Hollywood: Strike for Fair Compensation

After SAG-AFTRA, a union that represents about 160,000 Hollywood actors, was unable to reach an agreement with Hollywood’s biggest studios, union members and their supporters gathered outside the offices of major studios and streaming services, including Warner Bros, Netflix, and Disney, in Los Angeles, New York, by noon on Friday.

After the union board’s unanimous decision to strike, SAG-AFTRA president Fran Drescher addressed the media. “If we don’t stand tall right now, we are all going to be in trouble,” she said.

Actors who are striking are demanding higher pay and reconsidering residuals, which union members claim have substantially decreased due to the emergence of streaming services. Additionally, actors receive cash remuneration whenever TV series or films in which they have acted are rerun.

Actors claim that because streamers wouldn’t reveal their audience demographics, their wages have been drastically reduced and that they no longer receive the payments they used to when their successful shows or movies were rerun on television.

A strike immediately stops actors from promoting some of the biggest movies of the year.

The international premiere of Disney’s illustrious movie Haunted Mansion became the first significant Hollywood occasion to go on without its stars, Danny DeVito and Jamie Lee Curtis.

In support of the strike, the actors of the eagerly anticipated new movie “Oppenheimer” skipped the London premiere.

The last strike by the actors’ union took place in 1980 and lasted for more than three months.
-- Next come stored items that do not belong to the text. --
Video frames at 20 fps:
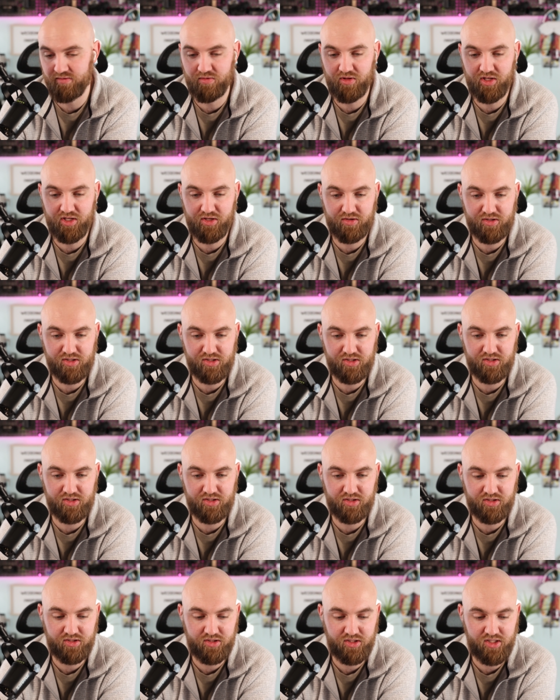you can.
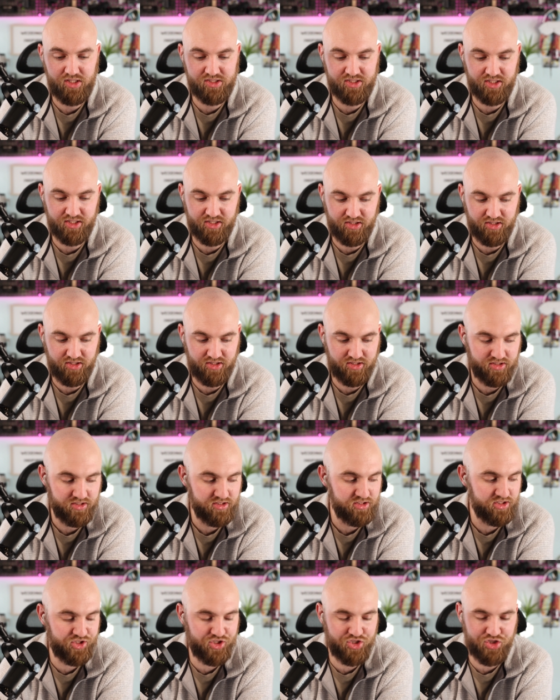It's like a
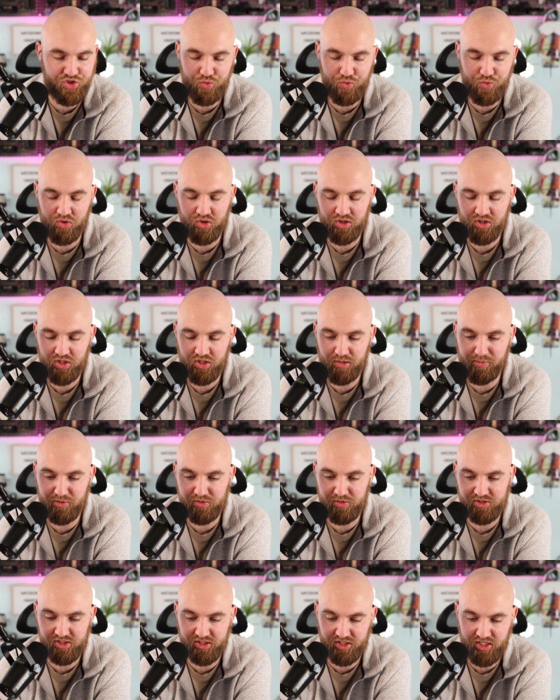stool
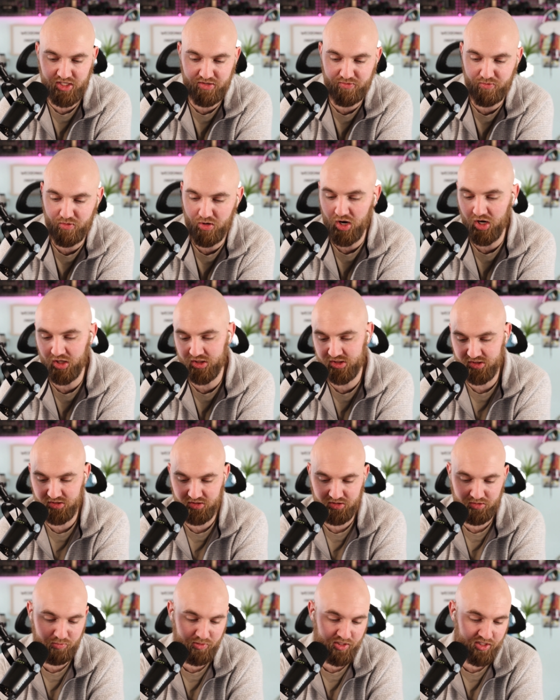almost that kind of rocks a
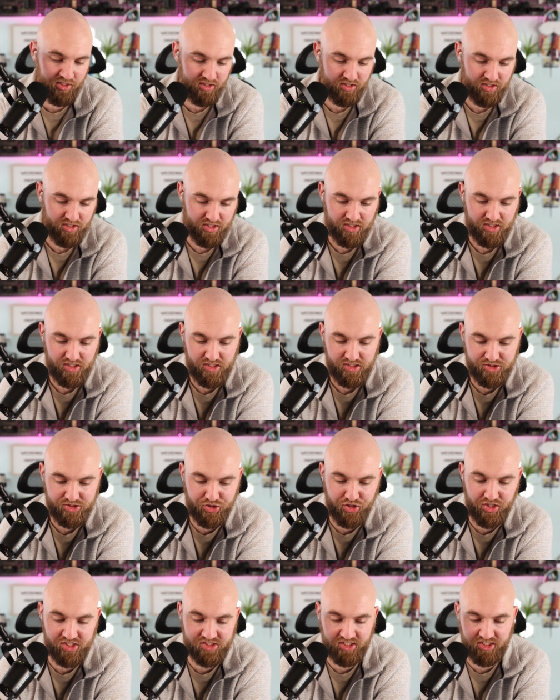little bit. See,
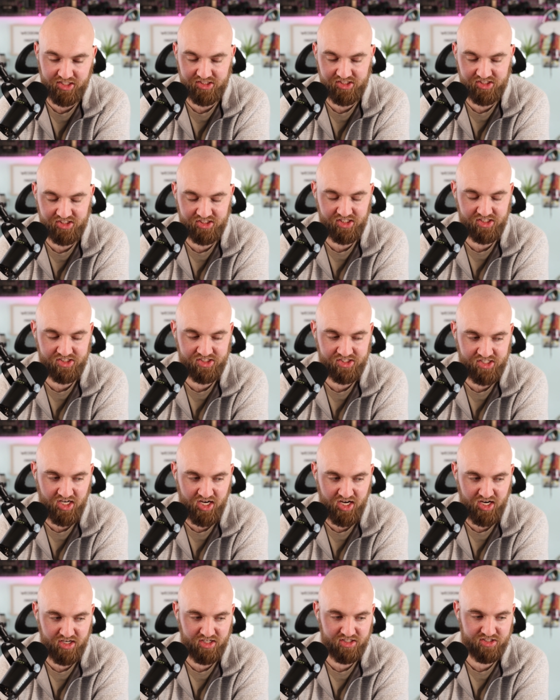it's like oh. a sit oh.
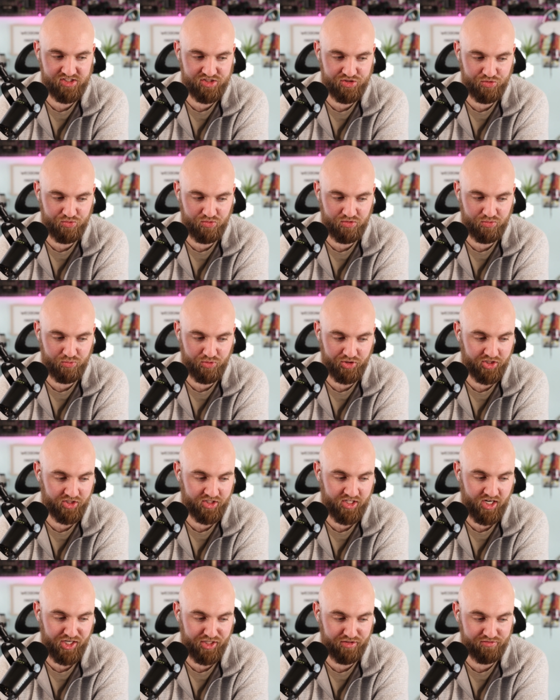stand stool where you're
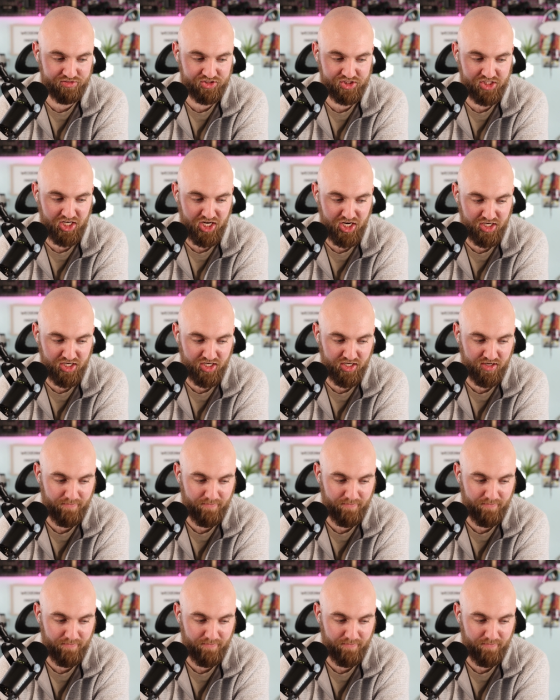kind of standing.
As writers join them in the first industry-wide walkout in 63 years, the strike began at midnight on Thursday and immediately put an end to the massive film and television industries.

This results in the suspension of most film and television projects as Hollywood actors and writers go on strike at the same time for the first time in more than 60 years.
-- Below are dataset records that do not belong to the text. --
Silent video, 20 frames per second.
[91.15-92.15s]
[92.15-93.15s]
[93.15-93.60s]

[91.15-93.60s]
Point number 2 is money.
After the talks broke down, the union released a statement warning that “artificial intelligence poses an existential threat to the creative professions” and lamenting how “the rise of the streaming ecosystem severely eroded” actors’ earnings.

In an effort to get streaming gigantic corporations to accept a more equitable profit split and improved working conditions, tens of thousands of Hollywood actors have joined authors in taking industrial action.

Calendar rearranging has already started at certain film studios. Major movie releases may be delayed if the strikes continue.